Para ele, o perfil da nova composição da próxima Câmara tende a ser liberal, do ponto de vista econômico; fiscalista, sob a ótica da gestão, e conservador, em relação aos valores.

Mas, na avaliação do diretor do Diap, os deputados da próxima legislatura terão vida difícil. Haverá menos espaço para velhas práticas fisiológicas e maior vigilância por parte da sociedade.

“A crise fiscal, a transparência e a pressão da sociedade sobre a futura Câmara não permitirão nem aceitarão a repetição dos vícios e práticas atuais, deixando os futuros deputados sem ambiente para continuar trocando seus votos por favores, emendas e cargos, como tem sido hábito na política brasileira”, acredita.
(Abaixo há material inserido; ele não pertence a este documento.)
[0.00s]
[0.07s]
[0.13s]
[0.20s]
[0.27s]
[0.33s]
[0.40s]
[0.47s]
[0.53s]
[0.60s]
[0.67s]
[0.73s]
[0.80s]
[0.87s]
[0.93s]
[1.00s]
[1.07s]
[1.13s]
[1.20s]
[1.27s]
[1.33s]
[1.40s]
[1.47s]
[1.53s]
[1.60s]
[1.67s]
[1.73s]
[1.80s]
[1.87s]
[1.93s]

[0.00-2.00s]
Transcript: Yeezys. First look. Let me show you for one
Segundo ele, a pressão e a fiscalização da sociedade tendem a aumentar, tanto pela redução ou mesmo privação de serviços públicos, decorrentes da crise fiscal, quanto por força das leis de transparência disponíveis. “A intolerância a desvio de conduta, portanto, aumentará significativamente”, afirma.

Antônio Augusto de Queiroz entende que a agenda do próximo Congresso tende a ser conservadora, a não ser que o futuro presidente seja do campo da centro-esquerda. “Sob a perspectiva de atuação em bases fisiológicas e de usurpação de recursos públicos, o ambiente tende a ser mais hostil a essas práticas. Entretanto, do ponto de vista da agenda congressual, a tendência será de continuidade, exceto se o presidente for de centro-esquerda ou houver aumento das bancadas dos partidos de esquerda e centro-esquerda na próxima composição da Câmara, que poderia moderar um pouco a fúria liberal e fiscalista em curso.”
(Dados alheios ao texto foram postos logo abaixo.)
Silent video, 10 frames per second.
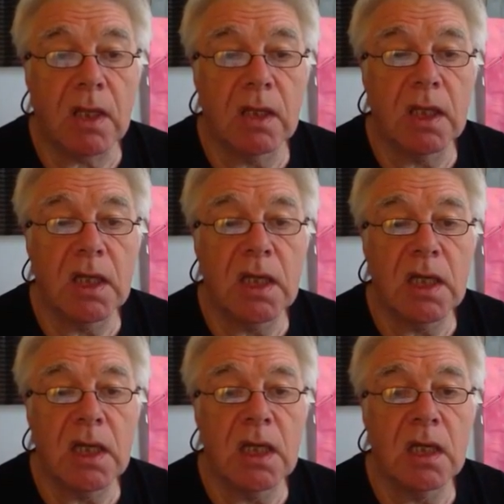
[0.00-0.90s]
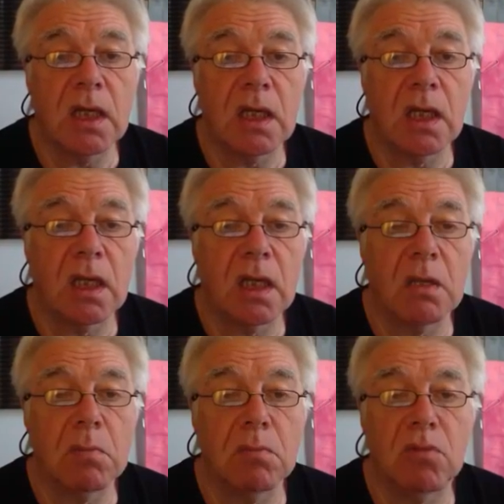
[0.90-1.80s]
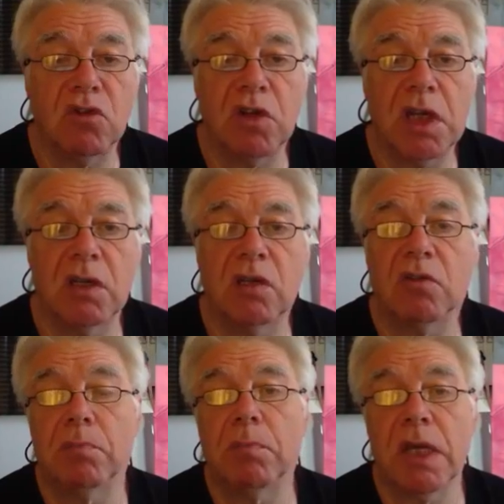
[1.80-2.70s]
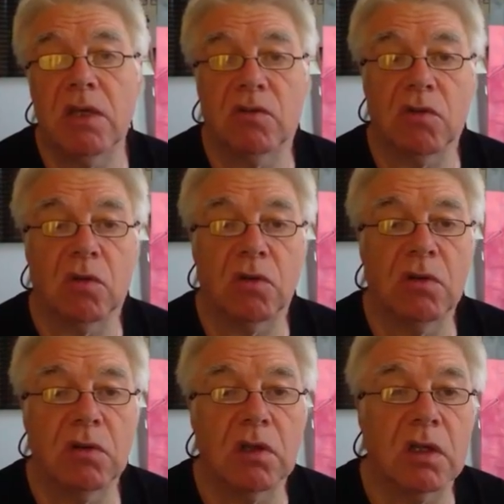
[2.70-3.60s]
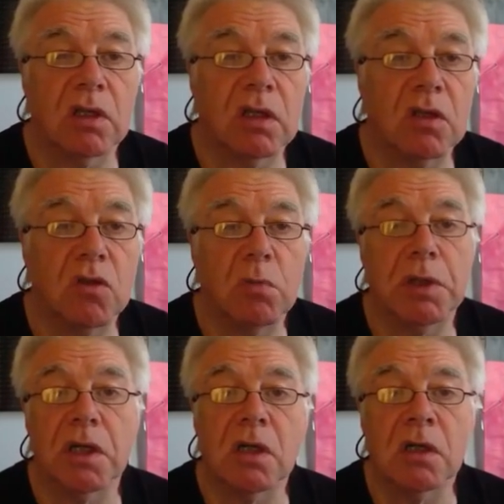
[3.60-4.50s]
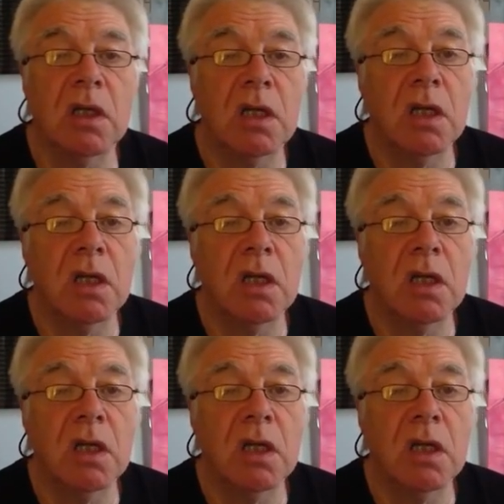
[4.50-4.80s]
The machine that it's based on, the Dominar,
Pelo perfil que se desenha para o próximo Congresso, a permanência das empresas estatais, a continuidade da prestação de serviços públicos sem terceirização e a manutenção do que ainda resta de proteção social dependerão da visão de mundo do próximo presidente da República.
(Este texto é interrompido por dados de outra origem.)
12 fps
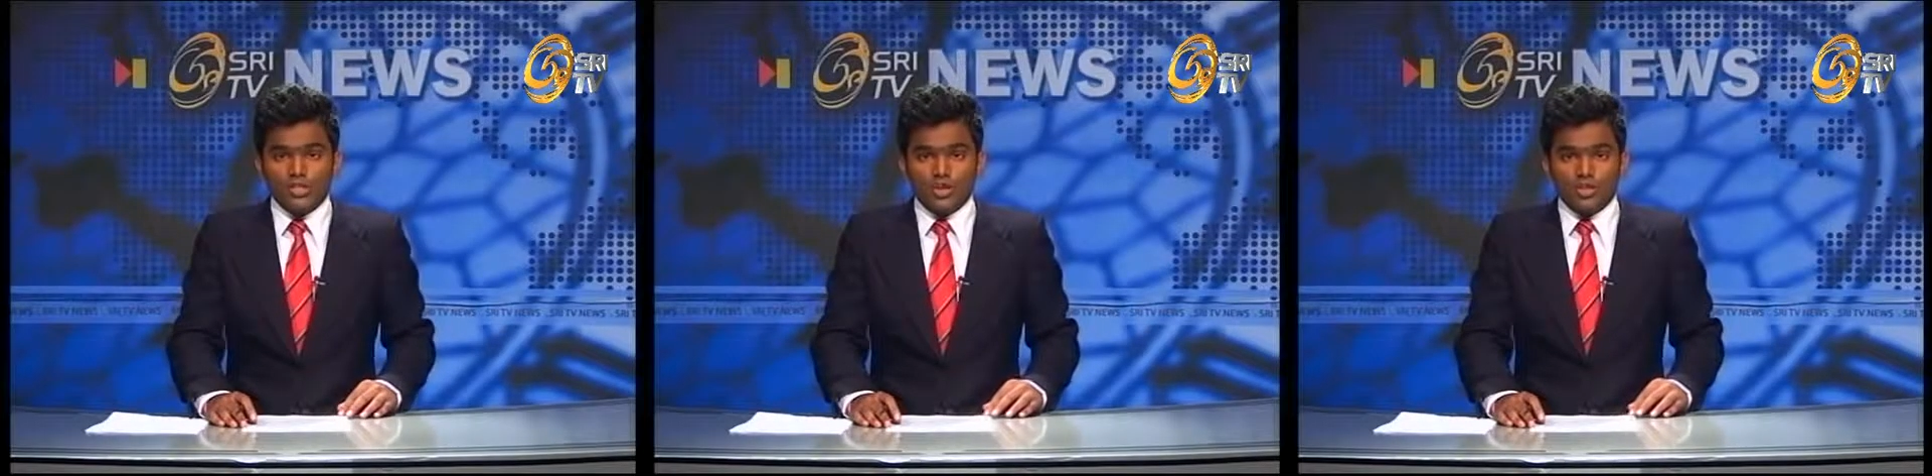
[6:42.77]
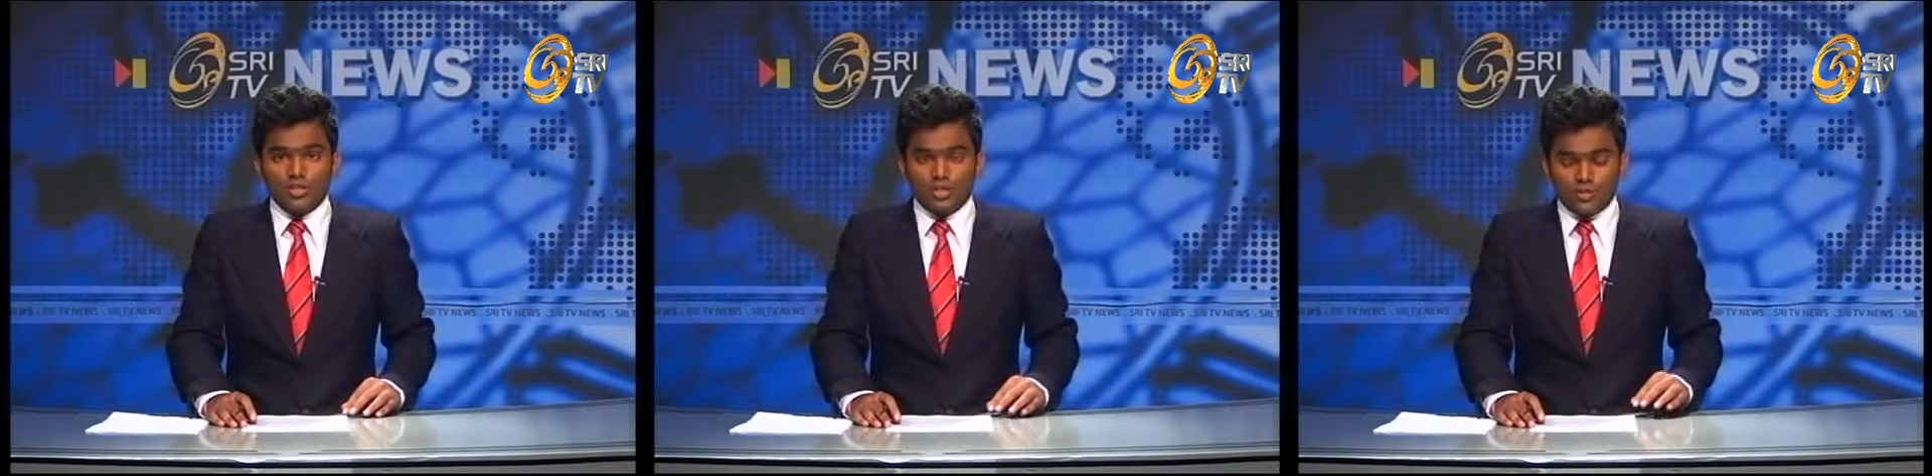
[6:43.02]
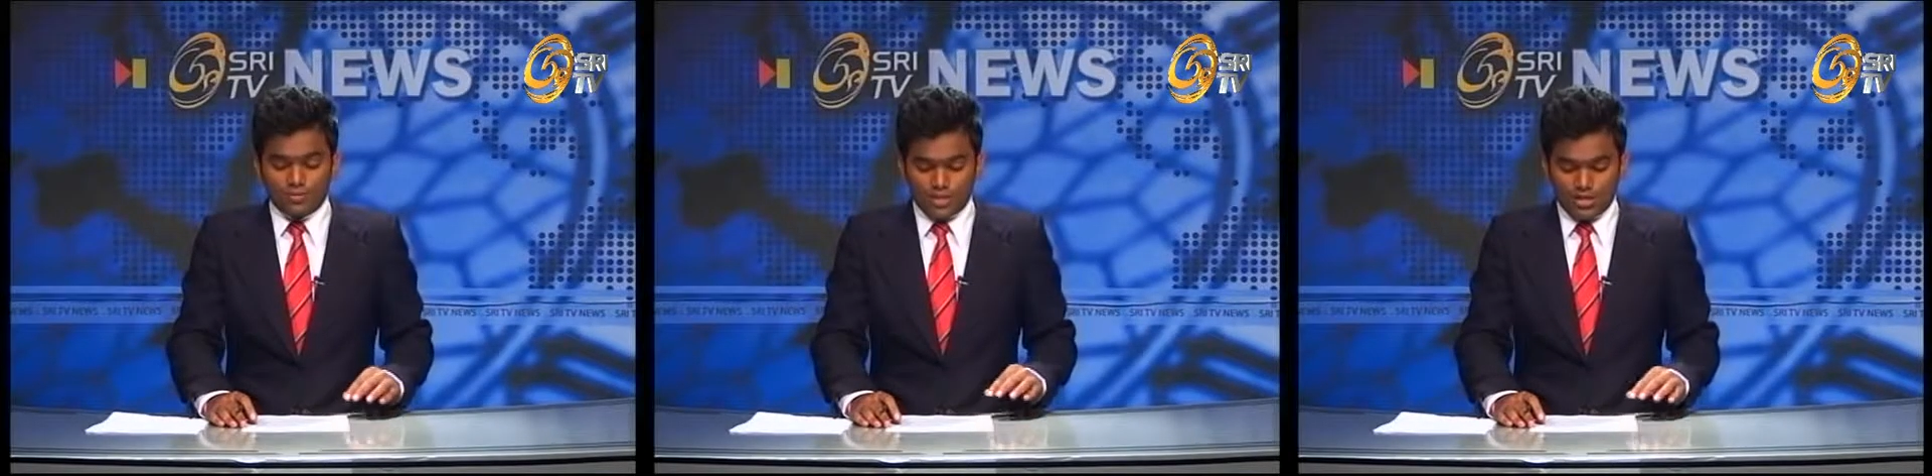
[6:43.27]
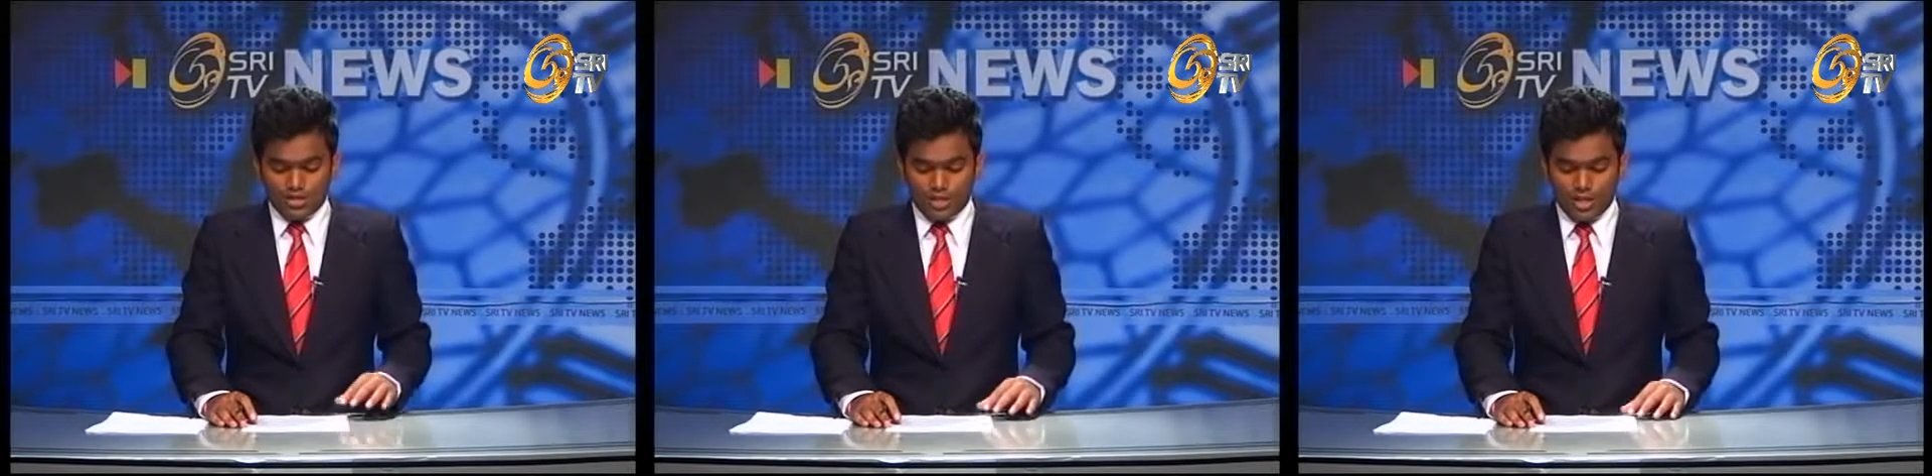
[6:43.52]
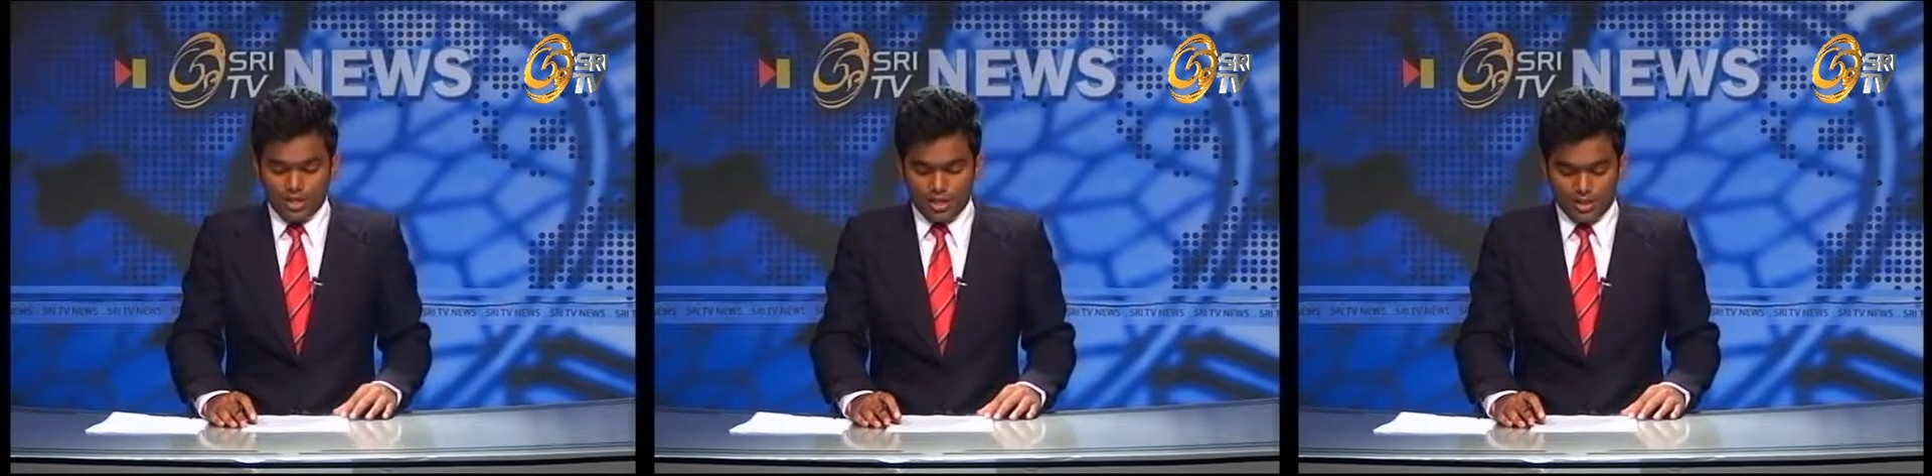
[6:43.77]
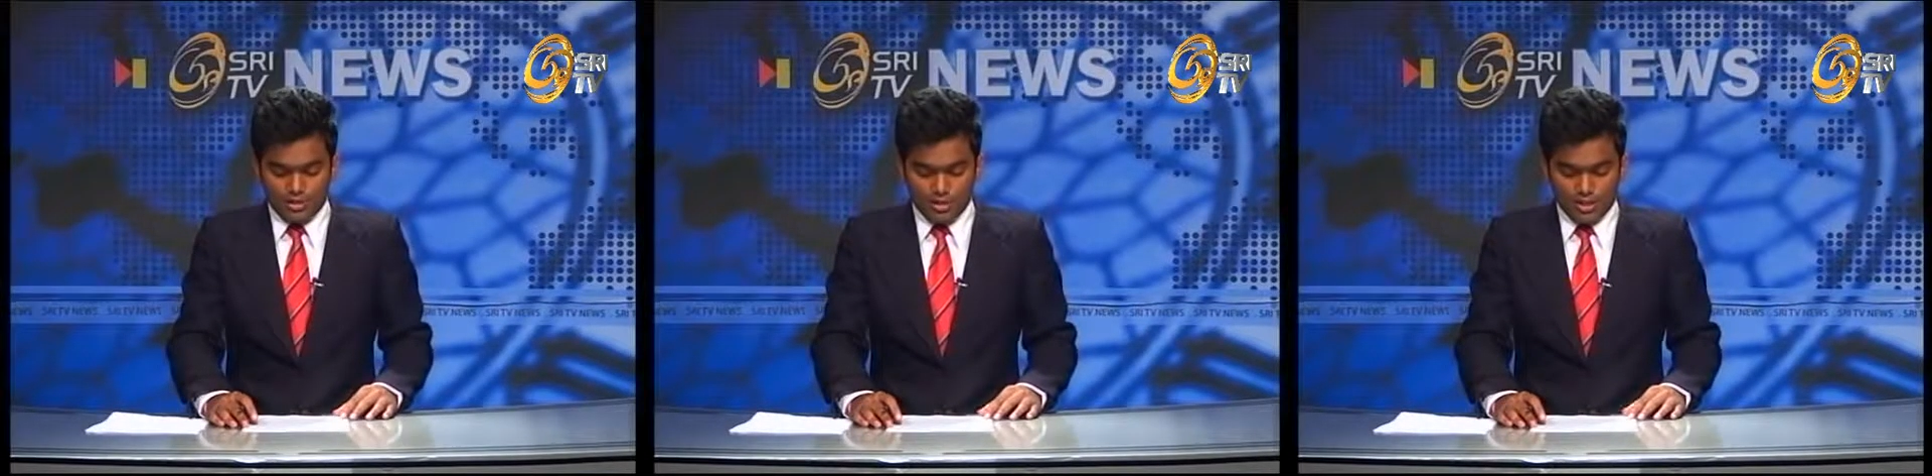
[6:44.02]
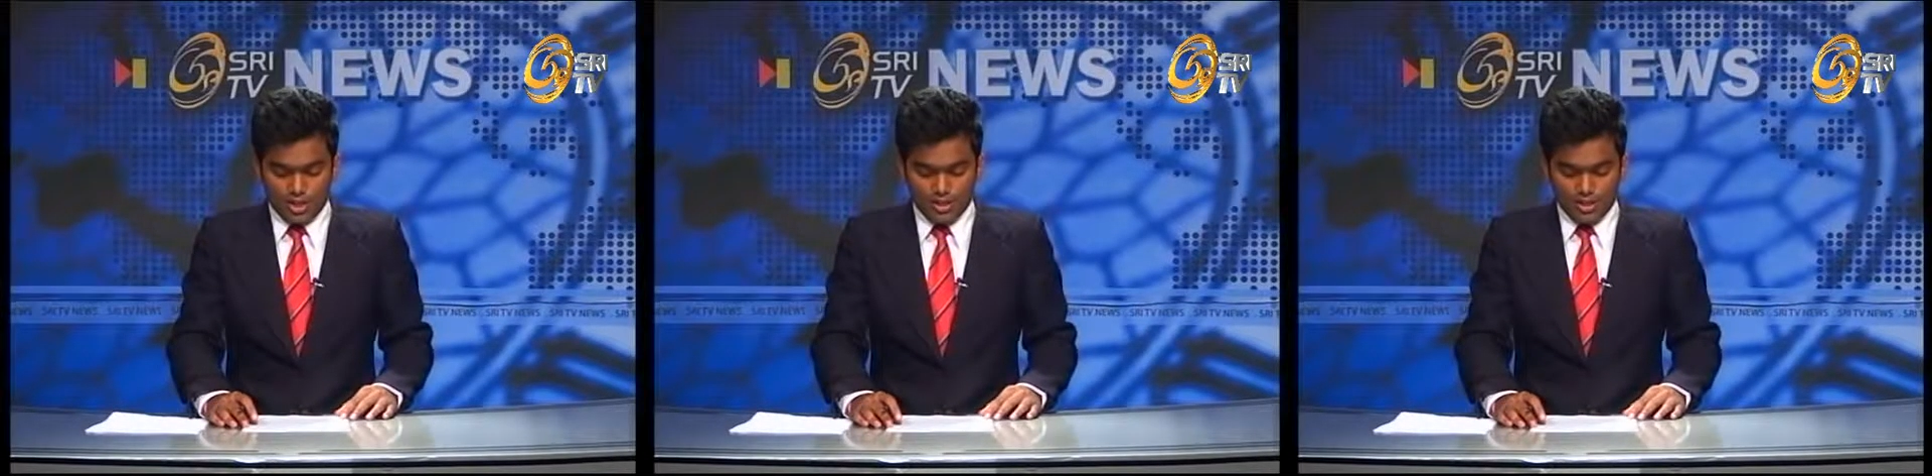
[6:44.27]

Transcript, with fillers: Johnson was today announced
“Qualquer que seja o desfecho do processo eleitoral, duas tendências parecem inexoráveis: a de que ser parlamentar, governante ou agente político nos próximos anos não será tarefa fácil, tanto pelo custo de imagem, quanto pela dificuldade em atender às demandas da população, e a de que será exigido dos novos governantes muita prudência, equilíbrio emocional e competência para evitar a completa rejeição da sociedade ao sistema representativo”, observa Antônio Augusto de Queiroz.